Front Neurosci. 2025 Jan 7:18:1495975. doi: 10.3389/fnins.2024.1495975. eCollection 2024.

Abstract

Mild cognitive impairment in Parkinson's disease (PD-MCI) as an independent risk factor for dementia in Parkinson's disease has prognostic value in predicting dementia in PD patients. It was found that the calculation of cognitive function decision-making could better evaluate the cognitive function of PD-MCI. Therefore, this study explored deficits in decision-making cognitive function in PD-MCI population, and mined novel digital biomarkers for recognizing early cognitive decline in PD-MCI through an independently designed maze decision-making digital assessment paradigm. This study included 30 healthy controls 37 PD with normal cognition (PD-NC) and 40 PD-MCI patients.
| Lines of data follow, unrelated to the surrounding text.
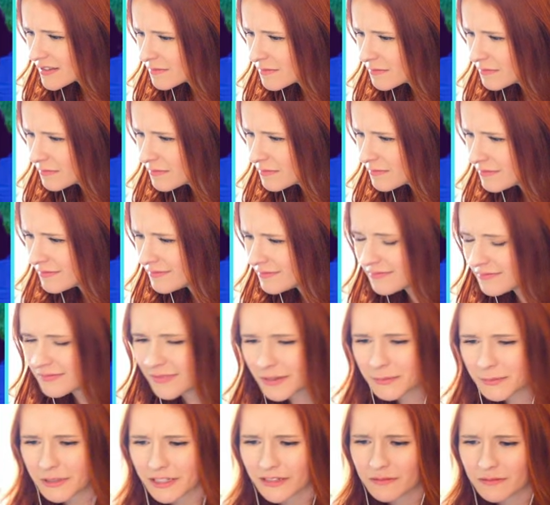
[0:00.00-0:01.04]
Mm,
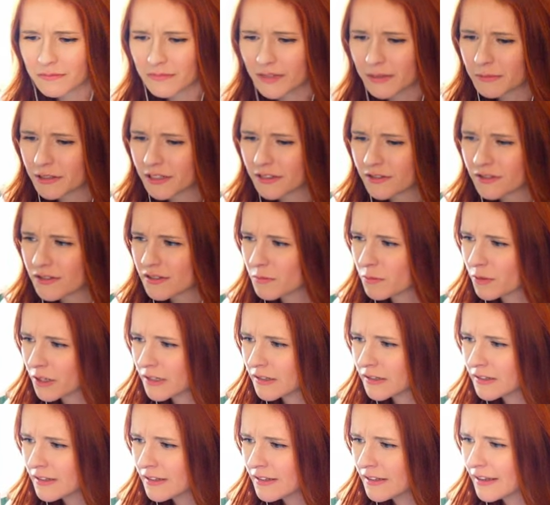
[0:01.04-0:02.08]
I'm gonna. I'm gonna do some more.
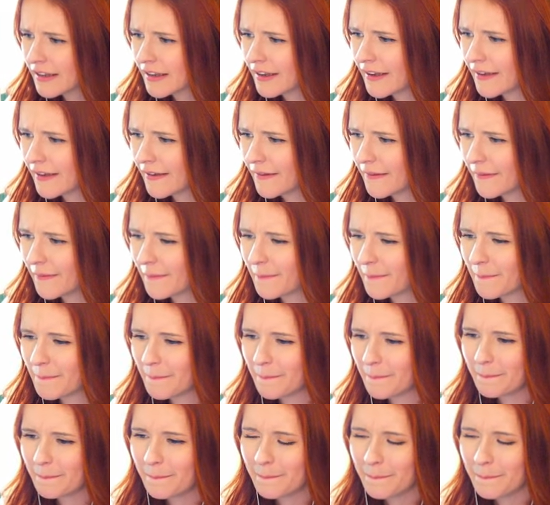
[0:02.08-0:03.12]
Um,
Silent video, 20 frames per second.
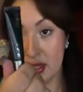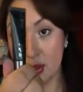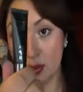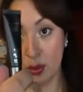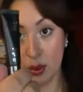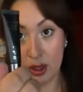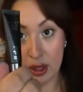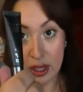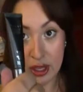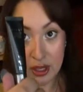it's a
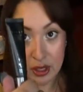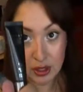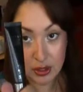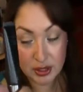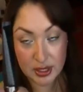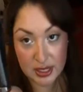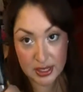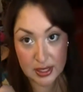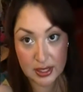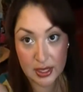really
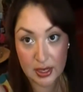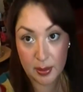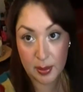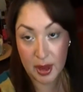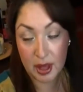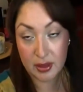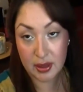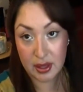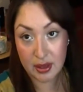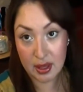decent
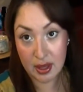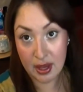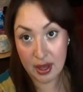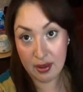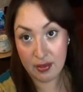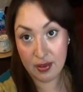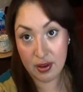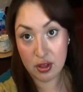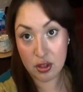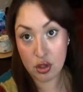amount that they
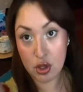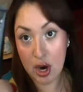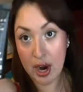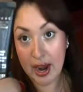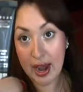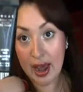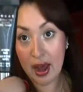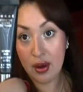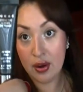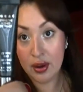give you to
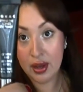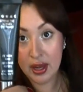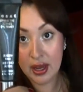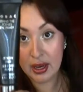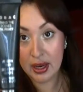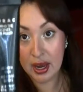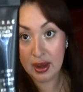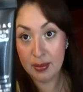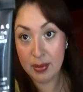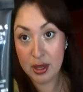try out
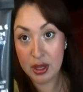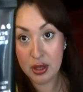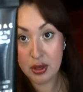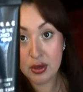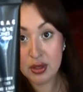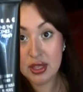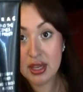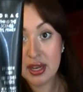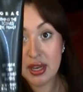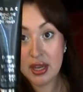and I've been
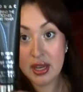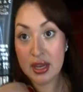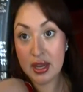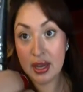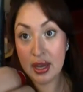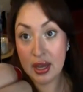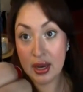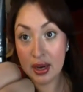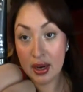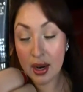using
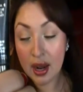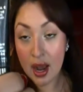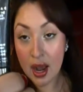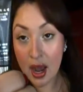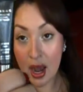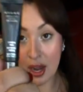it and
Through difference comparison and stepwise regression analysis, two digital decision-making biomarkers, total decision time and performance average acceleration, were screened, and their joint area under curve for the ability to discriminate between PD-MCI and PD-NC was 0.909, and for the ability to discriminate between PD-MCI and NC was 0.942. In addition, it was found that maze digital decision-making biomarkers had greater early warning efficacy in men than in women. Unlike traditional methods, this study used digital dynamic assessment to reveal possible decision-making cognitive deficits in the PD-MCI populations, which provides new ideas for effective screening for PD-MCI.

Keywords: Parkinson’s disease; decision-making; digital biomarkers; exploration; mild cognitive impairment.